The words of my son came to me like a dart piercing straight into my heart! I was like such a bolt from the blue, that I did not know what to say in reply to him. I had been turned into a dwarf in front of a man of wisdom, and here was the child of six with the wisdom of a man of sixty!
Come what may, thought I, and took an instant decision. I changed for good and determined then and there that I would smoke no more.
Well, as the saying goes, it is always easier said than done. When I returned to Oman, determined to stop smoking, the words of my son kept ringing in my ears: “Daddy, daddy, why do you smoke? It is not good”.
I went back, cut my smoking down from 40 to 10 in a matter of ten days. On Day 15, I smoked only five cigarettes. My fingers had turned yellow, and my teeth too had gone yellow. Suddenly this de-addiction process started to take hold of me and my fingers started to quiver. Was I undergoing the much-bandied-about 'withdrawal symptoms'?
To add to it, I even began to perspire a bit whenever I resisted my inclination to smoke. But, in a matter of twenty days, to the credit of my resolve inspired by my son's words, I was down to one cigarette which I needed just before going to the washroom early morning.

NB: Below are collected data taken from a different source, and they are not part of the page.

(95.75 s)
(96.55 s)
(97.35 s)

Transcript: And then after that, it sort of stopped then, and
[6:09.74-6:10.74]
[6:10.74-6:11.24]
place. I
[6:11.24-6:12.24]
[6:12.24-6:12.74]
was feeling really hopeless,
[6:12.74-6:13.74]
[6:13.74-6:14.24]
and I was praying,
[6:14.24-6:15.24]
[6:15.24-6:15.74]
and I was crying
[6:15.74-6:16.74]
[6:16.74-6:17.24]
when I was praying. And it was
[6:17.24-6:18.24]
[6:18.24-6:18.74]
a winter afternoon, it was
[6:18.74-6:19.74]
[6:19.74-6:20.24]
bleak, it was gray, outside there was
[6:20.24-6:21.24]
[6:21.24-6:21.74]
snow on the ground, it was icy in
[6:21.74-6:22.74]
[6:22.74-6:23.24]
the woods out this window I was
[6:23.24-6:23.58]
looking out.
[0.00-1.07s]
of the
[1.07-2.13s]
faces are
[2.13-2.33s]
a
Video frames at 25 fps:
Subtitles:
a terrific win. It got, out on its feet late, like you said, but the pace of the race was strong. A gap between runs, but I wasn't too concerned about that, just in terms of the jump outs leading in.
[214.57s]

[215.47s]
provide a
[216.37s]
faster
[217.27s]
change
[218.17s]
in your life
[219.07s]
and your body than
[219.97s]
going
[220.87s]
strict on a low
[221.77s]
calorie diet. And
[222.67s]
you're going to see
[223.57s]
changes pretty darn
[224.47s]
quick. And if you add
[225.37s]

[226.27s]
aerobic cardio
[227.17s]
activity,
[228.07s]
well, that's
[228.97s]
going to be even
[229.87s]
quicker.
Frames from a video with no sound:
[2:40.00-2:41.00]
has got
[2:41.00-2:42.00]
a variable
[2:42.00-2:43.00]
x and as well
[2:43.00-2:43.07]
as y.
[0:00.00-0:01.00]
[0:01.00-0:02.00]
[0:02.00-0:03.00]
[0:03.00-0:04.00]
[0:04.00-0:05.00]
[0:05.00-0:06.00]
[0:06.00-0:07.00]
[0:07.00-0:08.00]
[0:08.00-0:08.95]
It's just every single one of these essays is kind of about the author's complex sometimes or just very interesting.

In about a month's time after I returned to Muscat, I smoked the last cigarette of my life. I lit it up, smoked it to the last puff and dropped it into the commode. I cleared my bowels and flushed, but this time, harder than ever, before sending the last cigarette down the drain, as if with a sense of revenge.
And from that day till date - during all theset 30 years - never have I ever smoked a single cigarette. Thus read the obituary: Panama (1979–2009), Gone for ever. Never to Return nor even to be remembered.
All credit to the words of wisdom from my little son.
I felt a big burden had gone off my shoulders only to realize that I had only made to the top of a molehill as compared to other mountains that I had to surmount later on in my life. An American boss of mine once told me that life is tough, and I wondered how could it be for a man so rich and well-placed.
But well-placed or otherwise, I do not believe at all if someone says he does not have any problems to encounter. Life is a relentless struggle and there are innumerable hurdles to cross and if one takes them head-on and fight to the finish, he will really reach the safe shores.